■ **Goal of the exercise**: The data below is to be written out exactly, with no pictures.

■ **Provided data**:

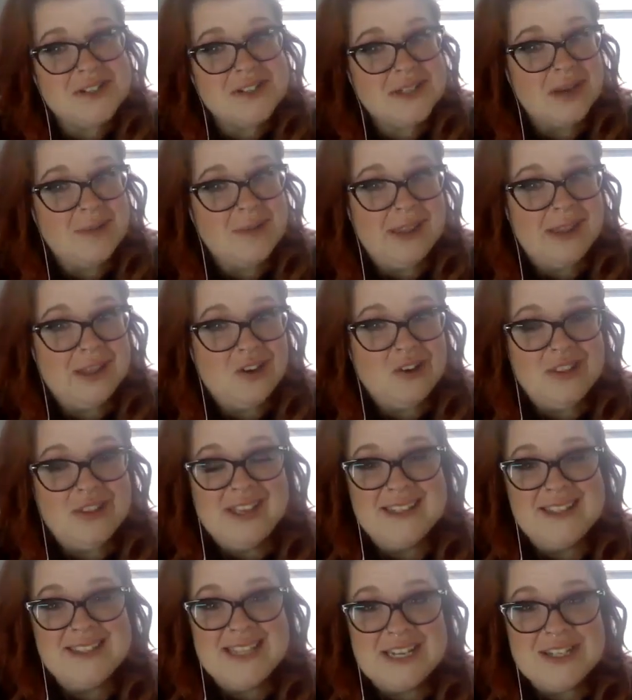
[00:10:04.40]
just going to be a letter that
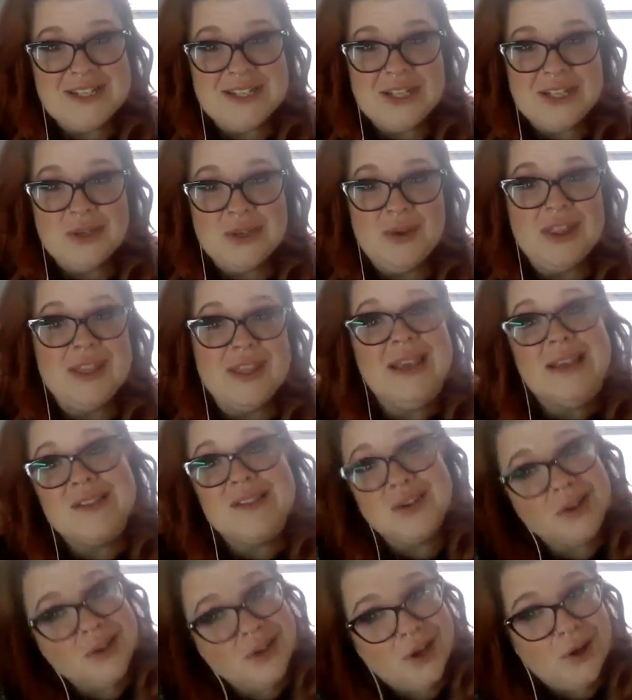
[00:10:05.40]
gets sent to you with a yes
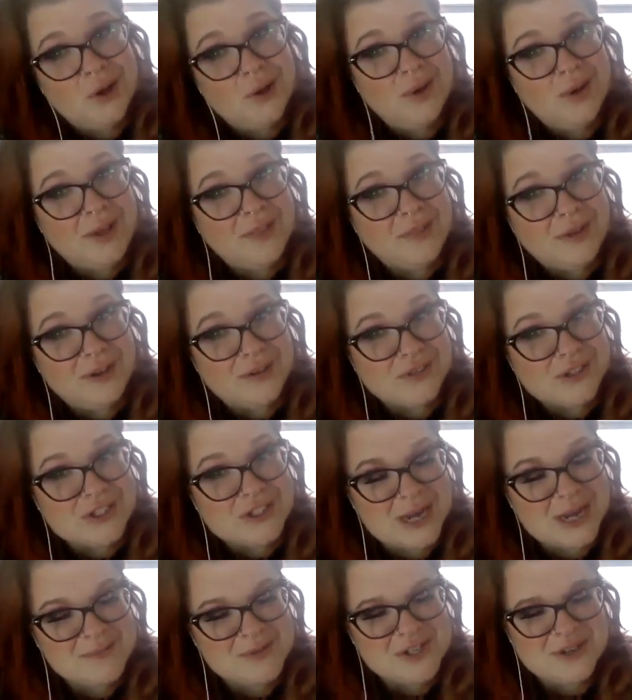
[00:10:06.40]
or a no on the coverage
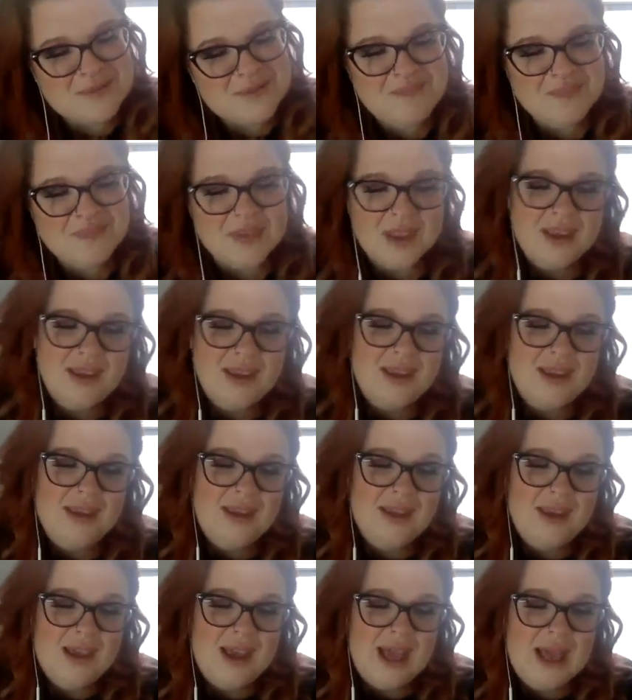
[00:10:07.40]
option.
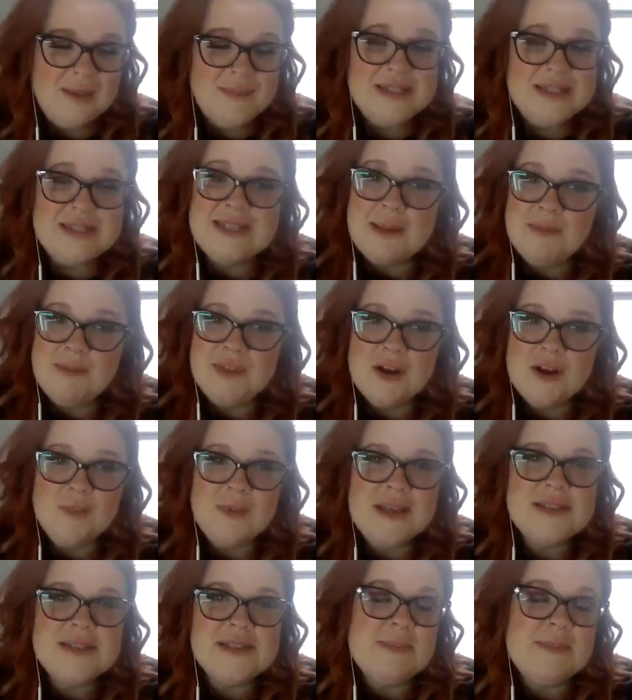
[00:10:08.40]
And step
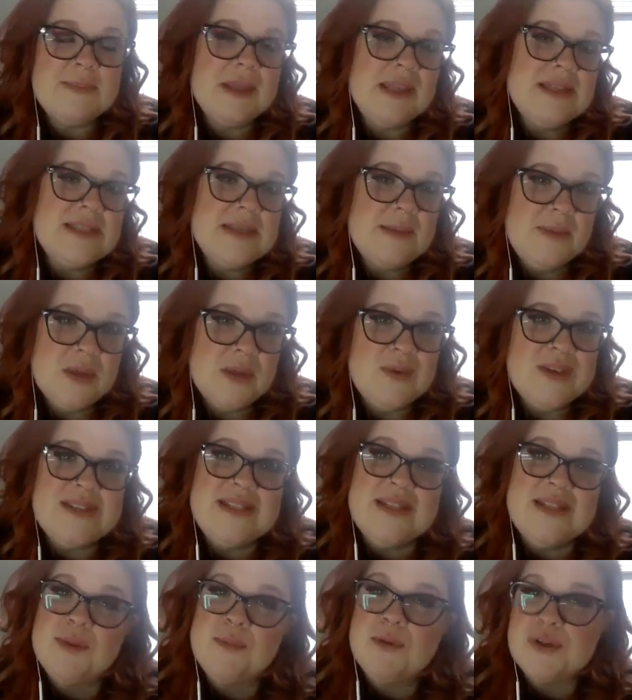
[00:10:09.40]
therapy is typically something we
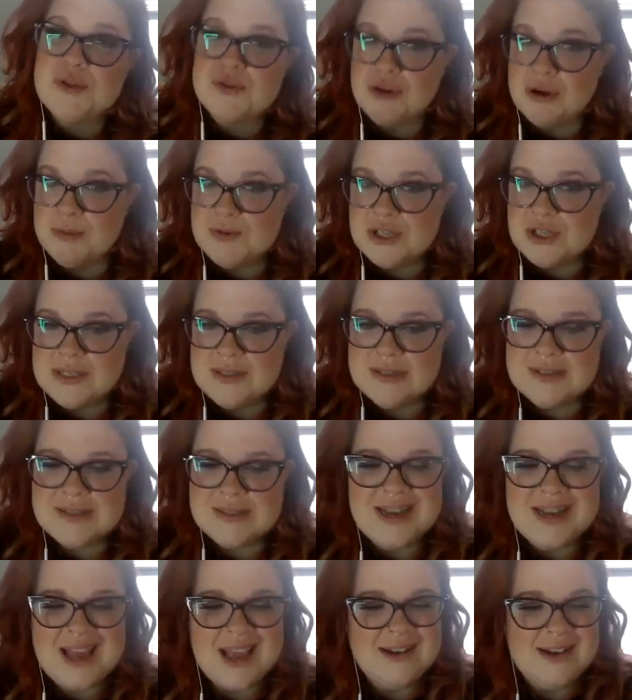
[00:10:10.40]
see with
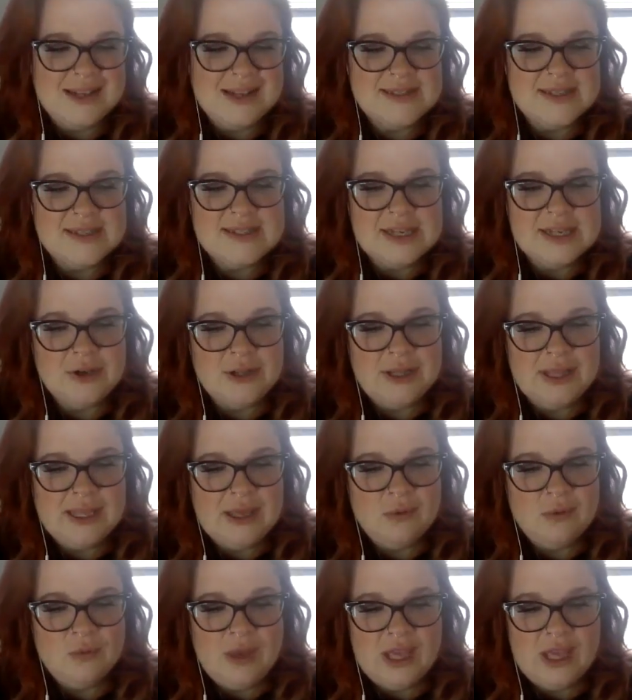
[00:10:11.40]
prescriptions, not
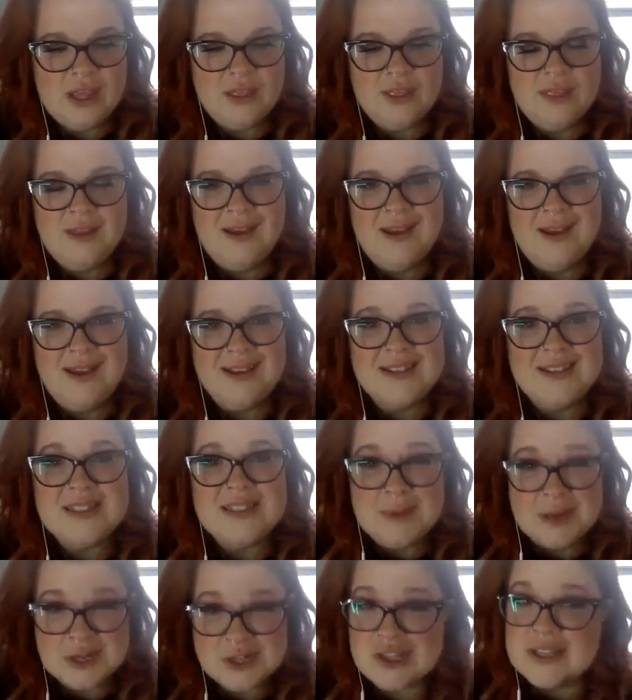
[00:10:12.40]
necessarily with
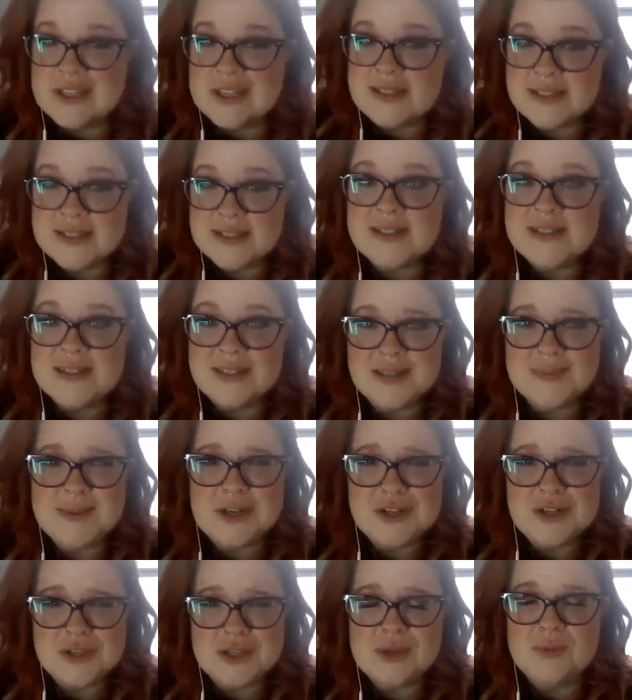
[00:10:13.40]
specialists,
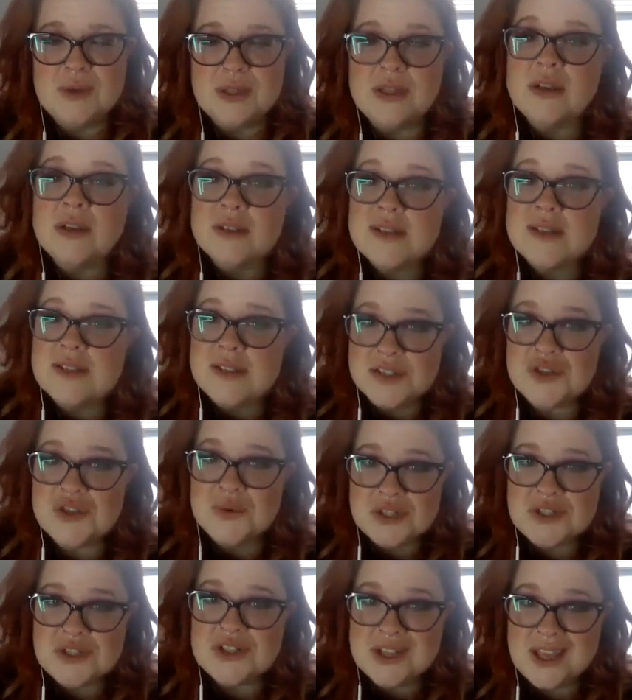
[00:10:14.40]
especially when there's a
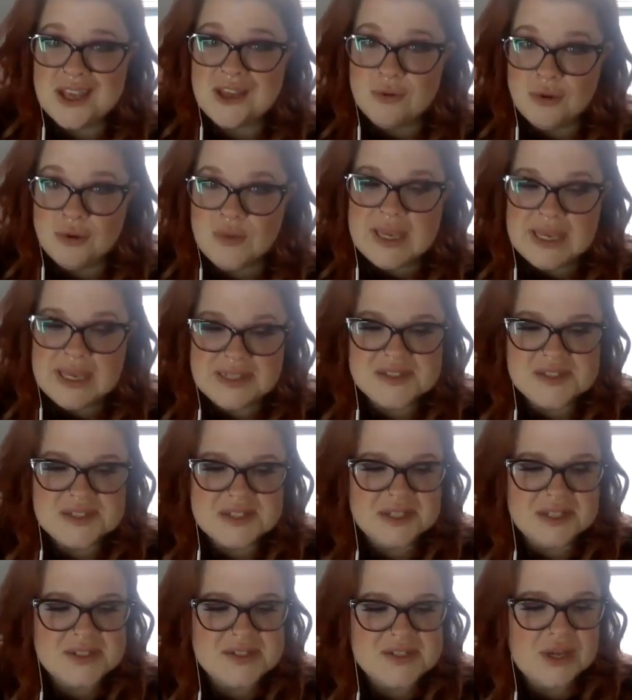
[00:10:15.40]
situation like throat
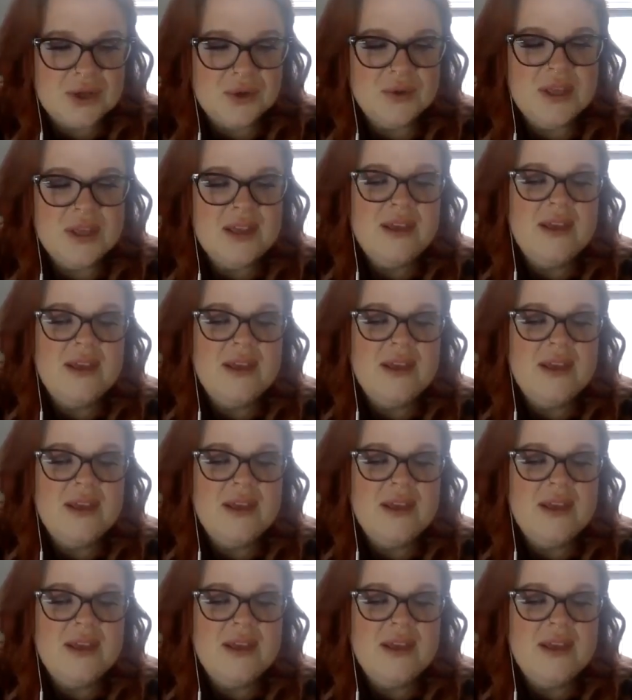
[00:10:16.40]
cancer. So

■ **Exercise result**:
[00:10:04.40]
just going to be a letter that
[00:10:05.40]
gets sent to you with a yes
[00:10:06.40]
or a no on the coverage
[00:10:07.40]
option.
[00:10:08.40]
And step
[00:10:09.40]
therapy is typically something we
[00:10:10.40]
see with
[00:10:11.40]
prescriptions, not
[00:10:12.40]
necessarily with
[00:10:13.40]
specialists,
[00:10:14.40]
especially when there's a
[00:10:15.40]
situation like throat
[00:10:16.40]
cancer. So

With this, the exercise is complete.